For Boating, the redesign, effective with its September issue, means the magazine will increase trim size, improve its paper stock and switch from saddle stitch binding to perfect bound. “We worked to keep the DNA of the magazine and its technical look but also felt it had been too long since it was redesigned and needed a fresher, more open, easier to navigate format,” editor-in-chief Randy Vance told FOLIO:. “We increased font size a bit, worked toward uniform treatment of headings, deck copy and so forth through all the departments.”

At the same time, another of Bonnier’s boating titles, Boating Life, is scaling back frequency from nine times a year in print to three in 2010. Print subscribers will now also receive Boating magazine while digital edition subscriber will receive only digital copies of Boating, Bonnier said. Boating’s bi-monthly frequency and 196,559 circulation will remain unchanged, Vance said.

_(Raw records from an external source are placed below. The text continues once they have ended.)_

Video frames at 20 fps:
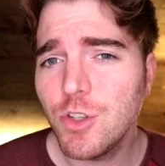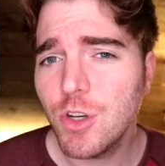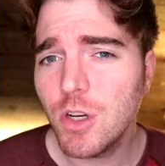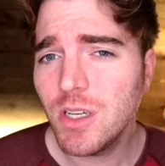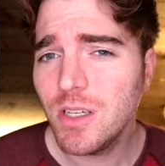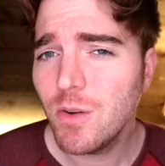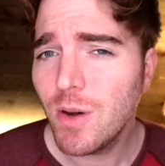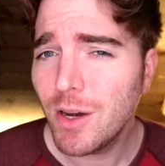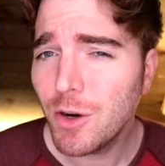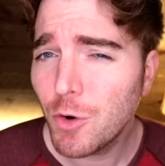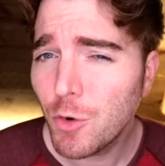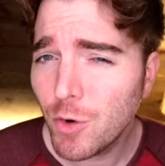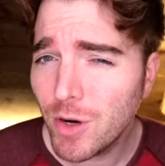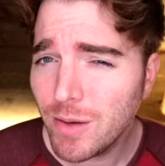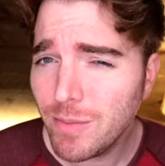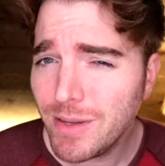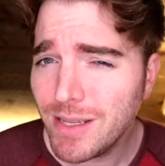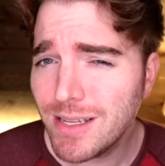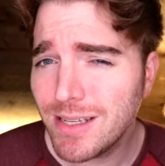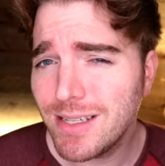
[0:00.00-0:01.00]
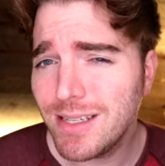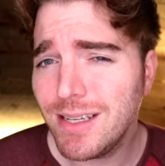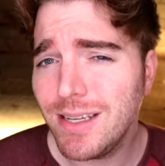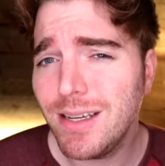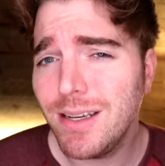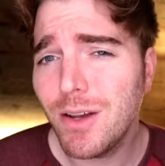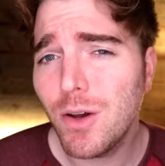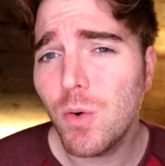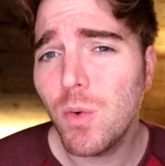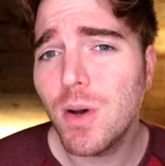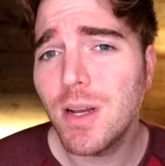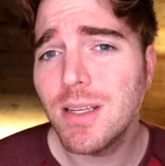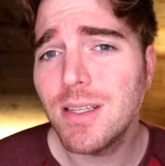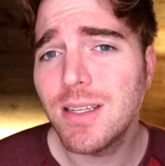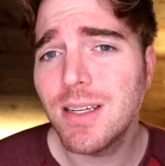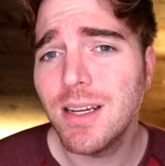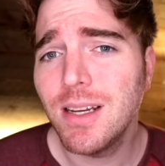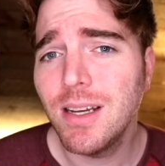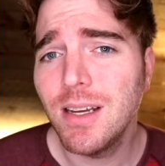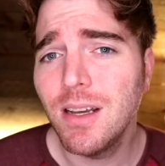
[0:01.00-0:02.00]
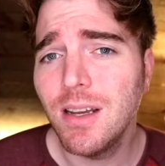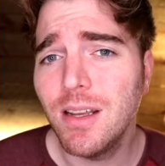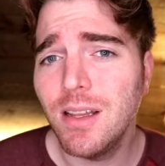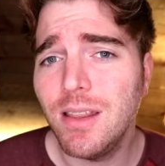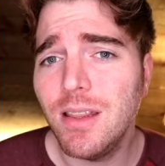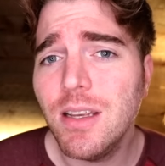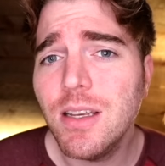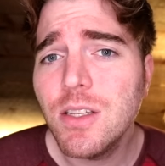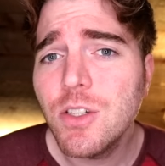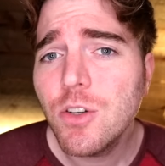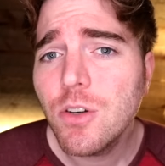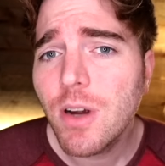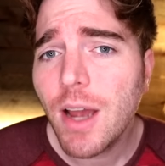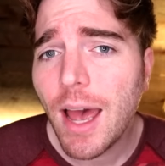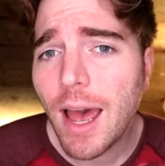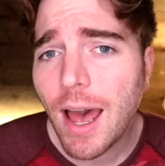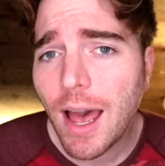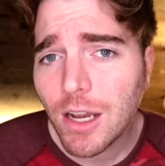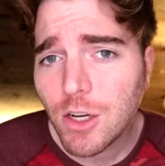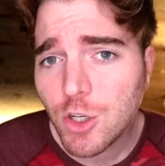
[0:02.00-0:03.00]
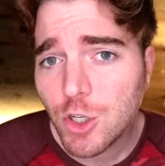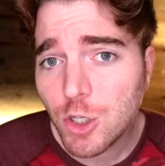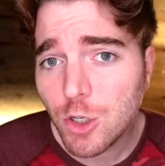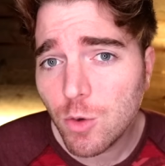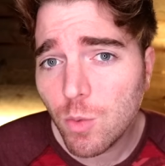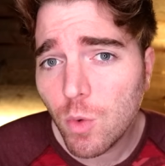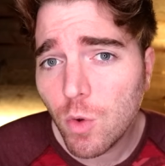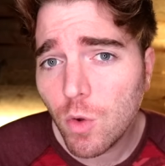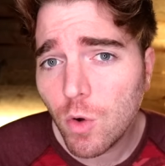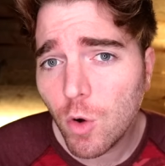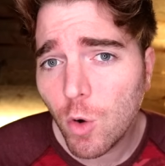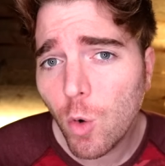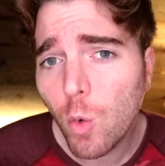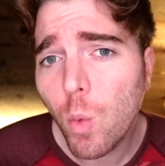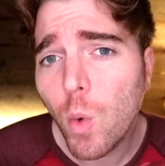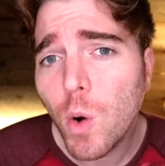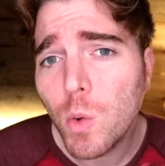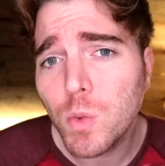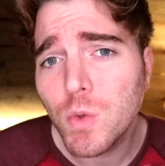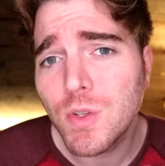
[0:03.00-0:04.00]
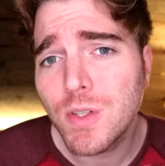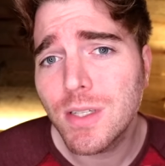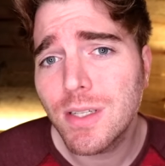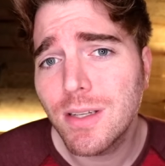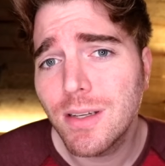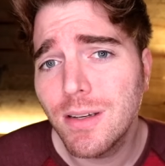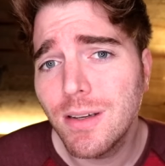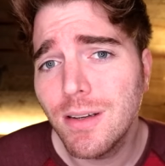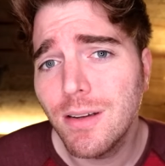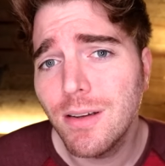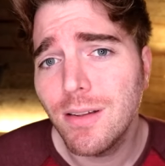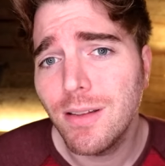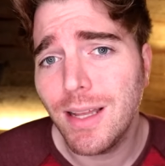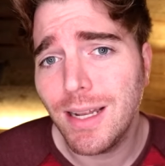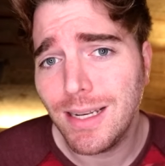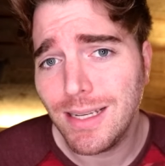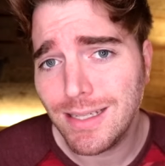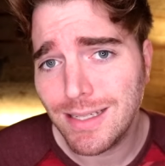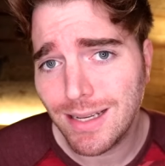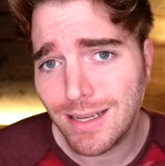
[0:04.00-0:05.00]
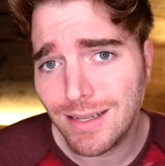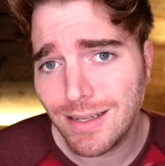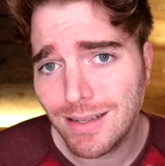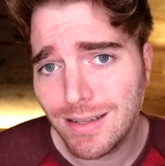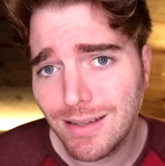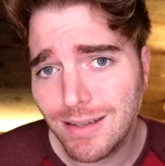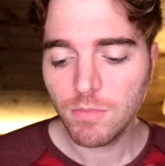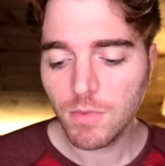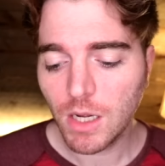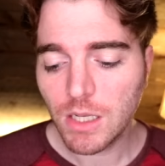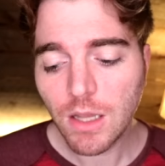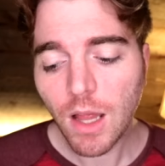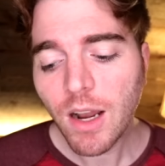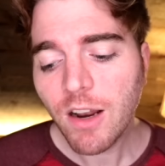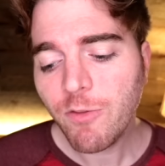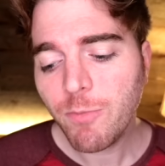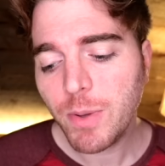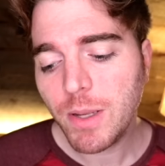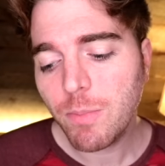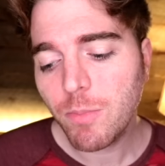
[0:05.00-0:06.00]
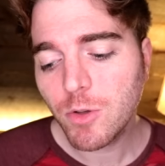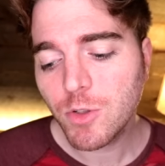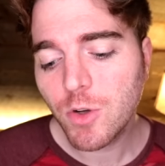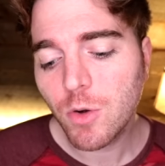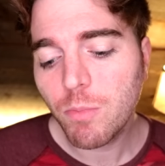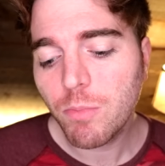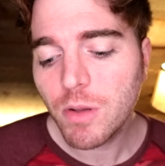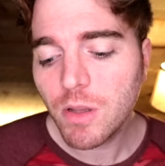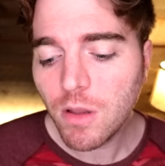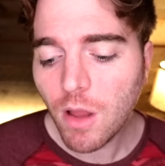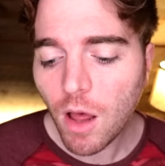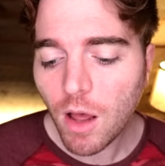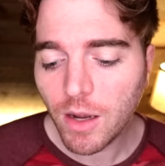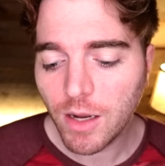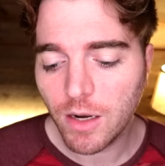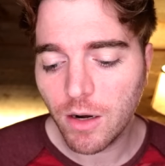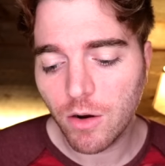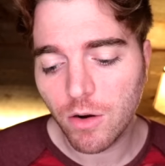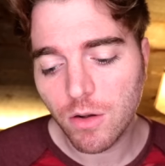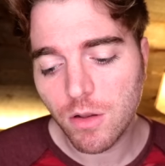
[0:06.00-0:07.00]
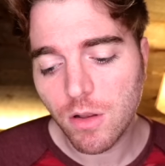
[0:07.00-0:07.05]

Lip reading: show you how creepy the CEO was, these are actual quotes that he said. A lot of people don't belong in our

Meanwhile, Sound + Vision—effective with its October issue—will switch to perfect bound binding, see a new logo and a “consistent visual flow” inside, according to editor-in-chief Mike Mettler. “In S+V, equipment is the superstar, and it needs to be presented with the proper degree of reverence,” he said. “That means bigger, bolder, and more dramatic photos of TVs, speakers, and other electronics gear. The new style of presentation reflects why the products deserve to be covered to the depth that they are by our technical experts.”

Continuing to publish eight times a year and maintaining its 175,000 circ, Mettler also has recast Sound + Vision’s five sections—Departments, Expertise, Features, Test Reports, and Entertainment—so that they are “better defined,” according to Mettler.

The redesigns of American Photo and Popular Photography are “still in the planning phases,” a Bonnier spokesperson said.